Copy all the records exactly, but keep the pictures out of your version.

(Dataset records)
++++

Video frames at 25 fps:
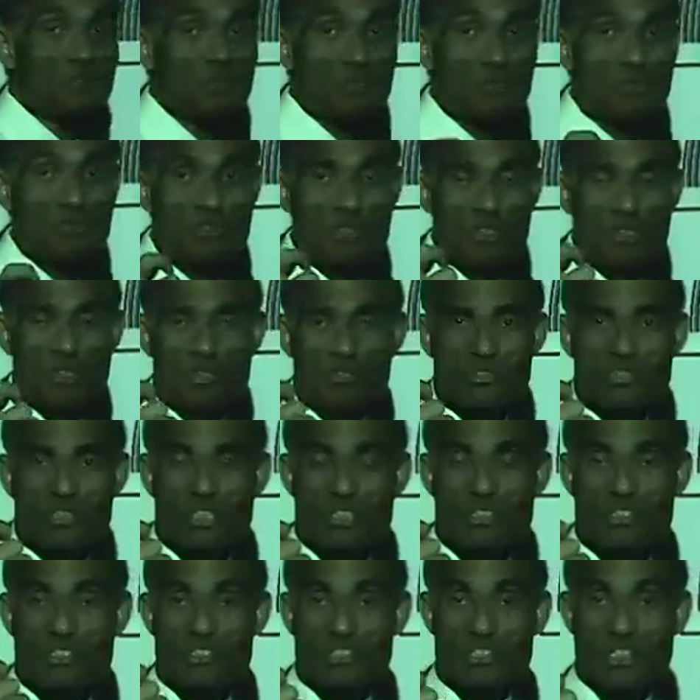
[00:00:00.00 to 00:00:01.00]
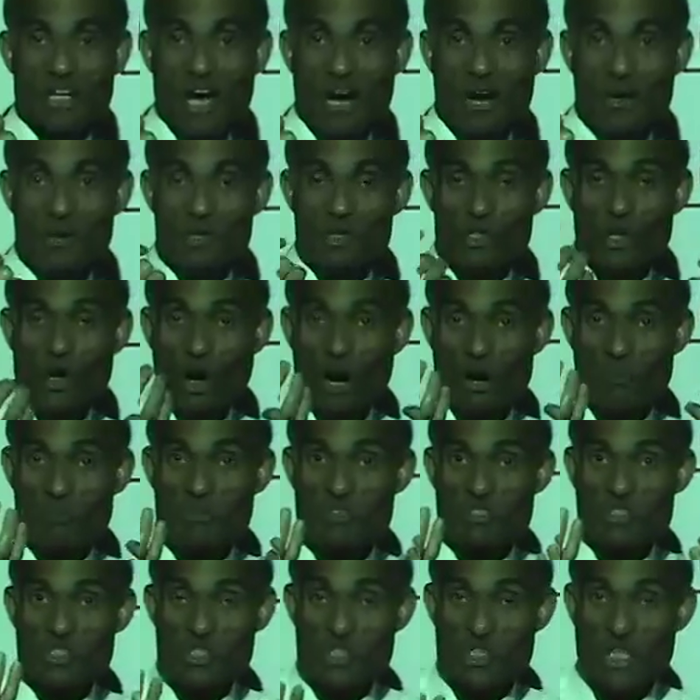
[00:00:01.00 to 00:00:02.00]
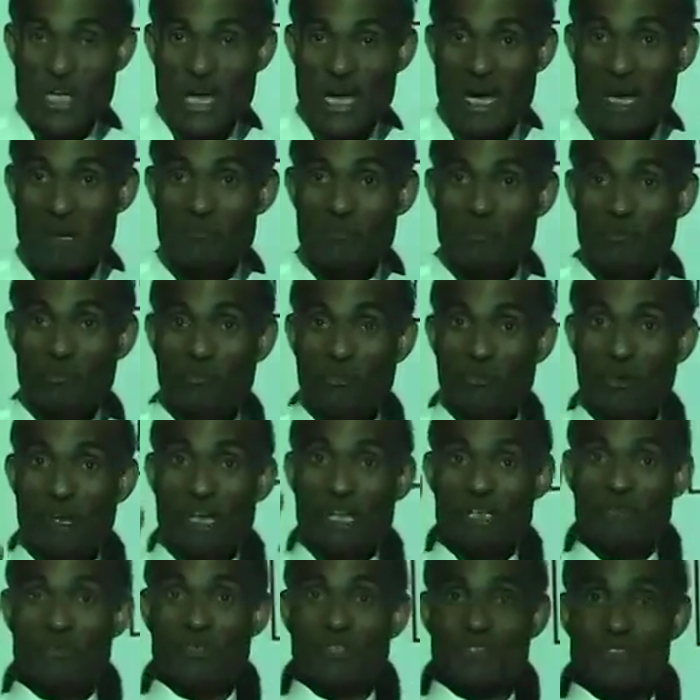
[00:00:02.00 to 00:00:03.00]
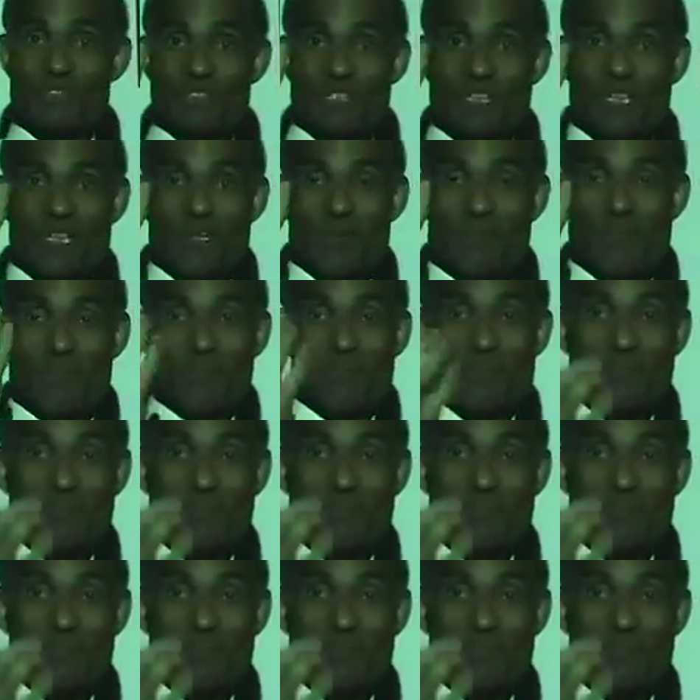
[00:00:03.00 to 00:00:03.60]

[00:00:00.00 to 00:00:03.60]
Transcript: producing sound of the same frequency,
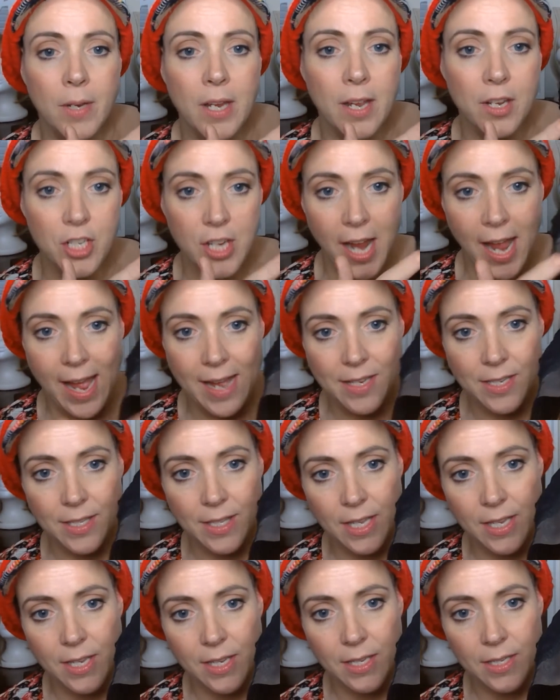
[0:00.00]
she has
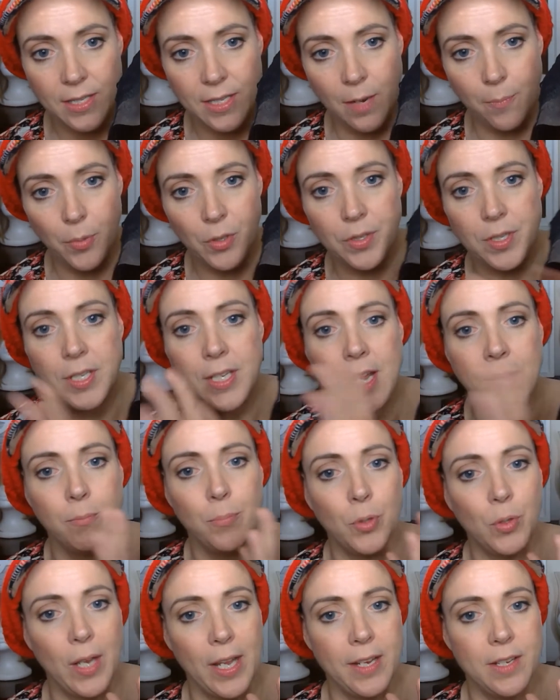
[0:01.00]
this temple to
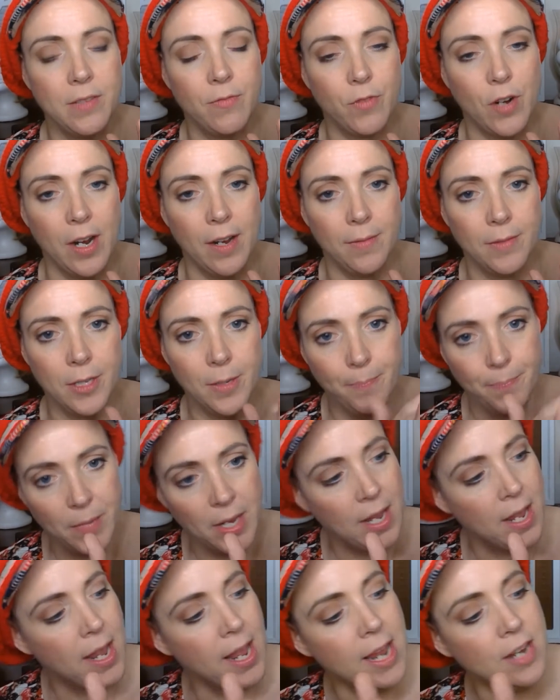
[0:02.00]
temple lace front,
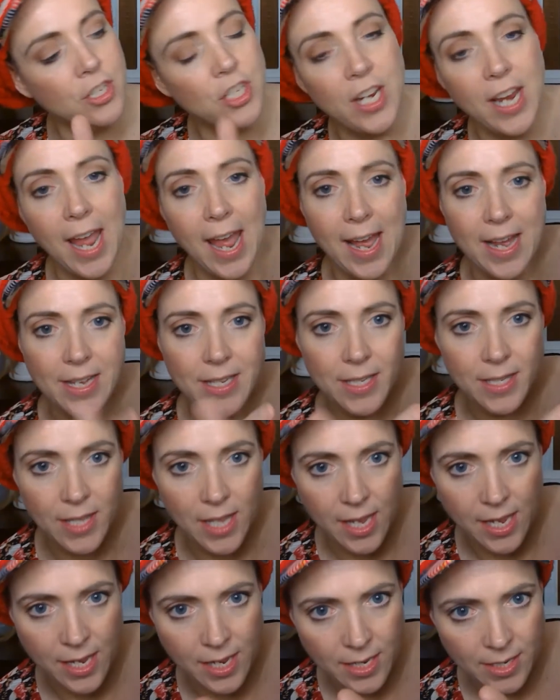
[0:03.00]
and she has
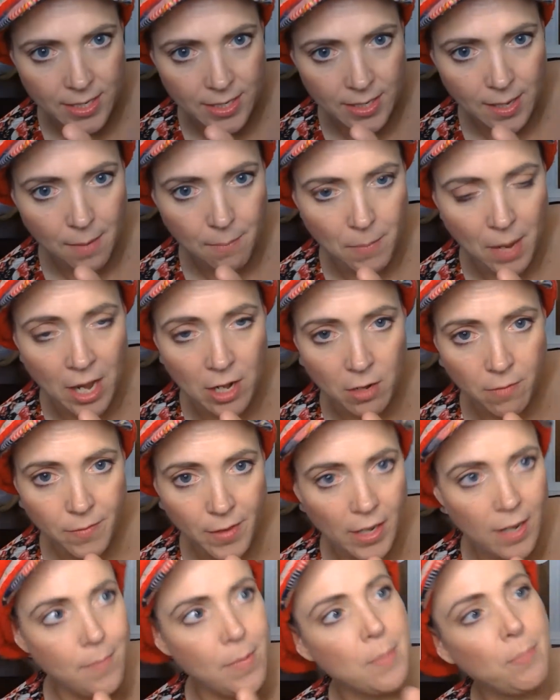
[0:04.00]
this
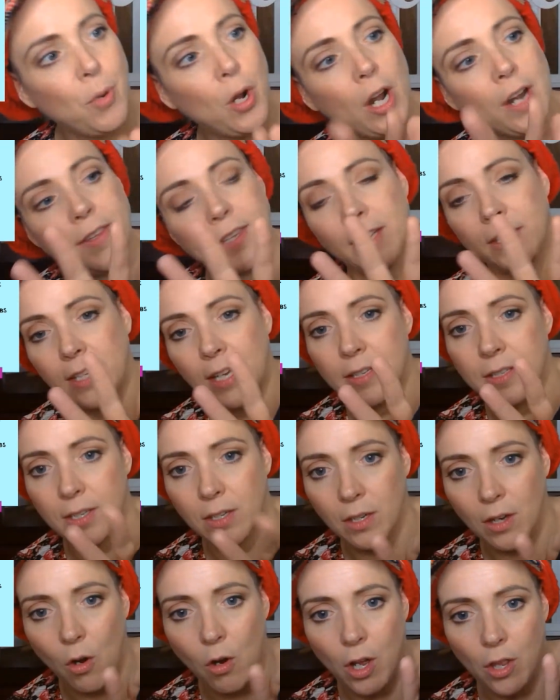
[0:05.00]
monofilament part that does
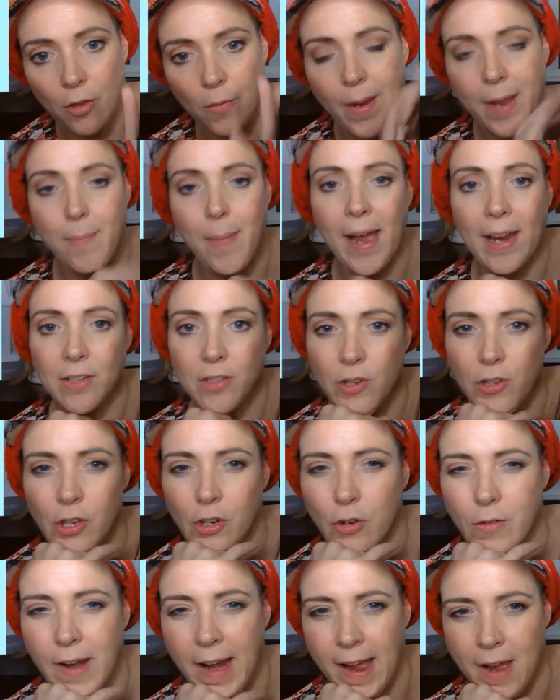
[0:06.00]
go all the way back to the
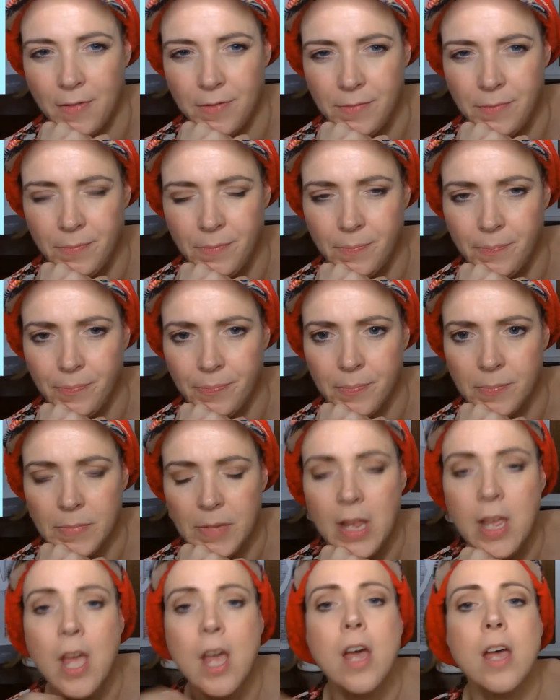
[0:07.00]
crown.
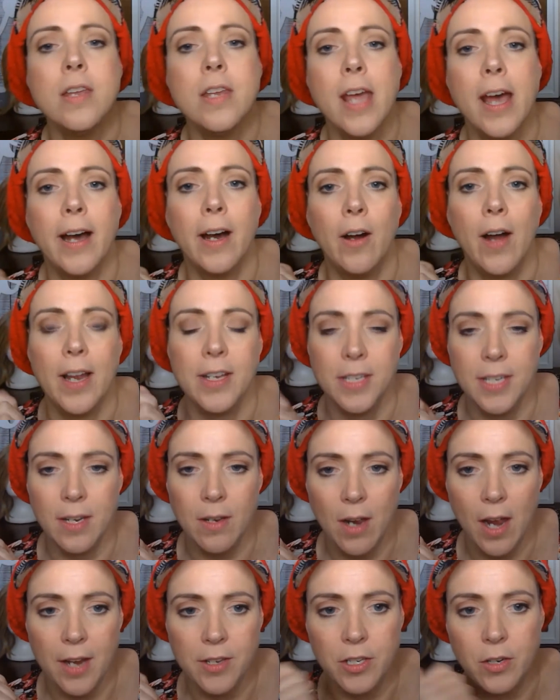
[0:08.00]
Now I
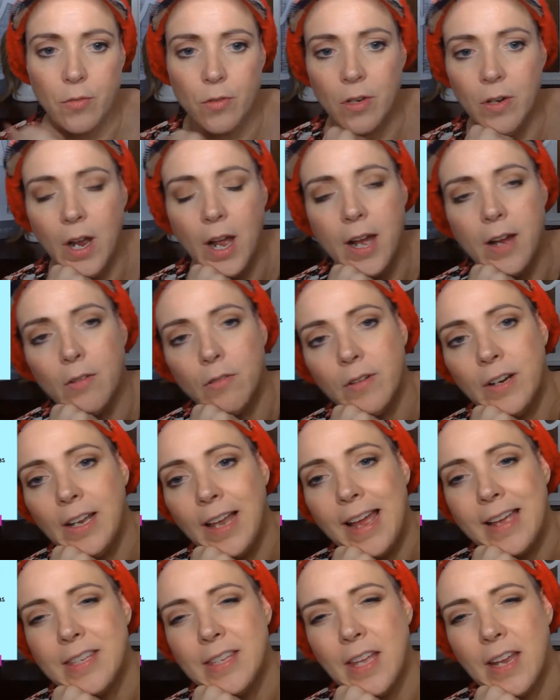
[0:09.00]
do
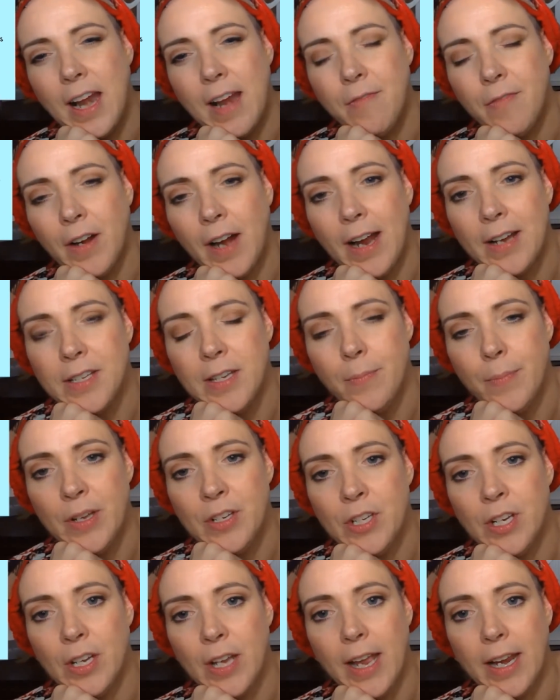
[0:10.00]
realize that I forgot to
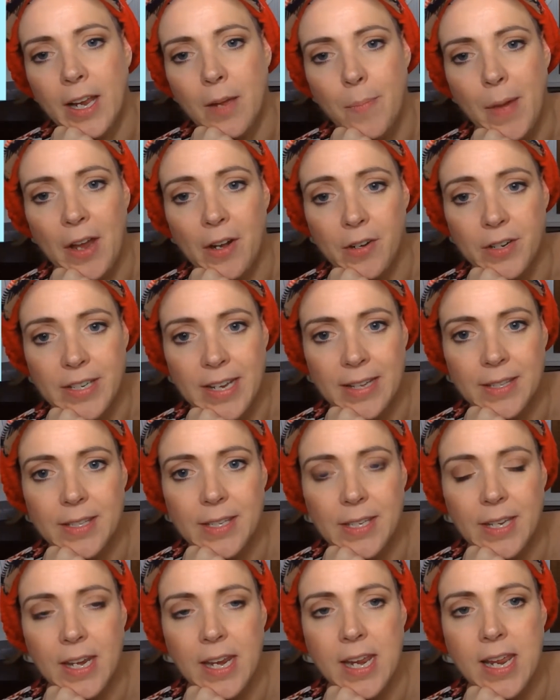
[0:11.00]
mention about her
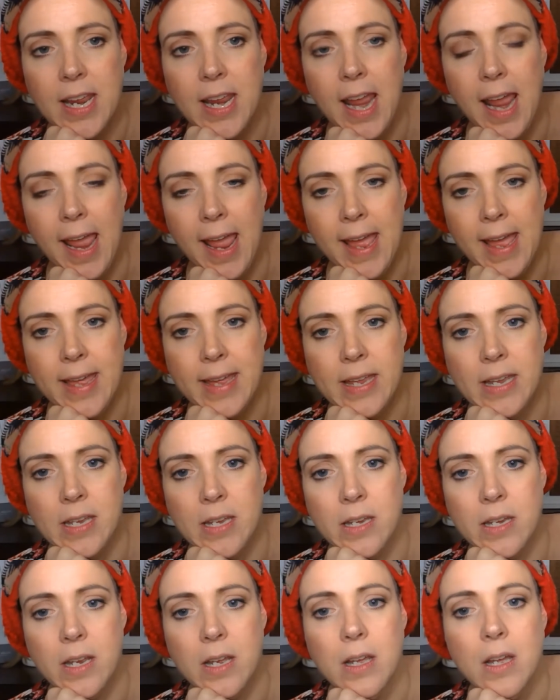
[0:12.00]
density
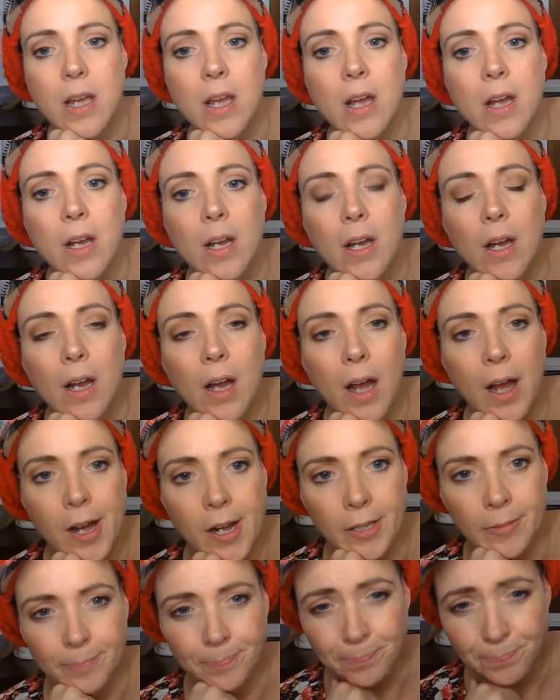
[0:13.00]
and
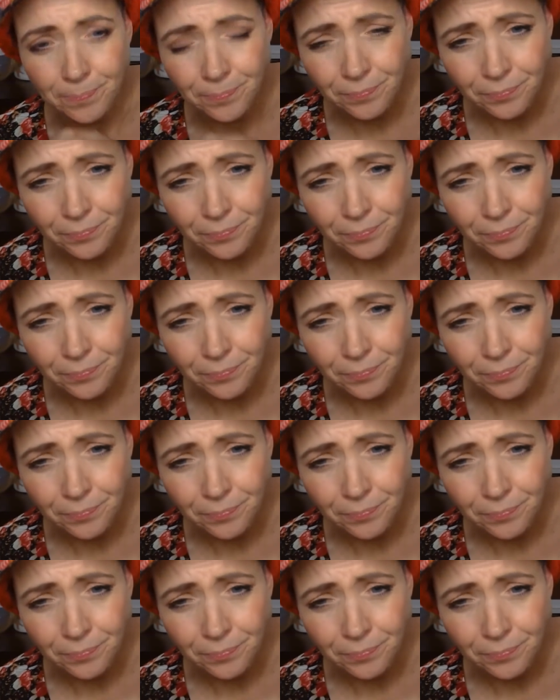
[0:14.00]
her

++++

> [Solution for this task]
Video frames at 25 fps:
[00:00:00.00 to 00:00:01.00]
[00:00:01.00 to 00:00:02.00]
[00:00:02.00 to 00:00:03.00]
[00:00:03.00 to 00:00:03.60]

[00:00:00.00 to 00:00:03.60]
Transcript: producing sound of the same frequency,
[0:00.00]
she has
[0:01.00]
this temple to
[0:02.00]
temple lace front,
[0:03.00]
and she has
[0:04.00]
this
[0:05.00]
monofilament part that does
[0:06.00]
go all the way back to the
[0:07.00]
crown.
[0:08.00]
Now I
[0:09.00]
do
[0:10.00]
realize that I forgot to
[0:11.00]
mention about her
[0:12.00]
density
[0:13.00]
and
[0:14.00]
her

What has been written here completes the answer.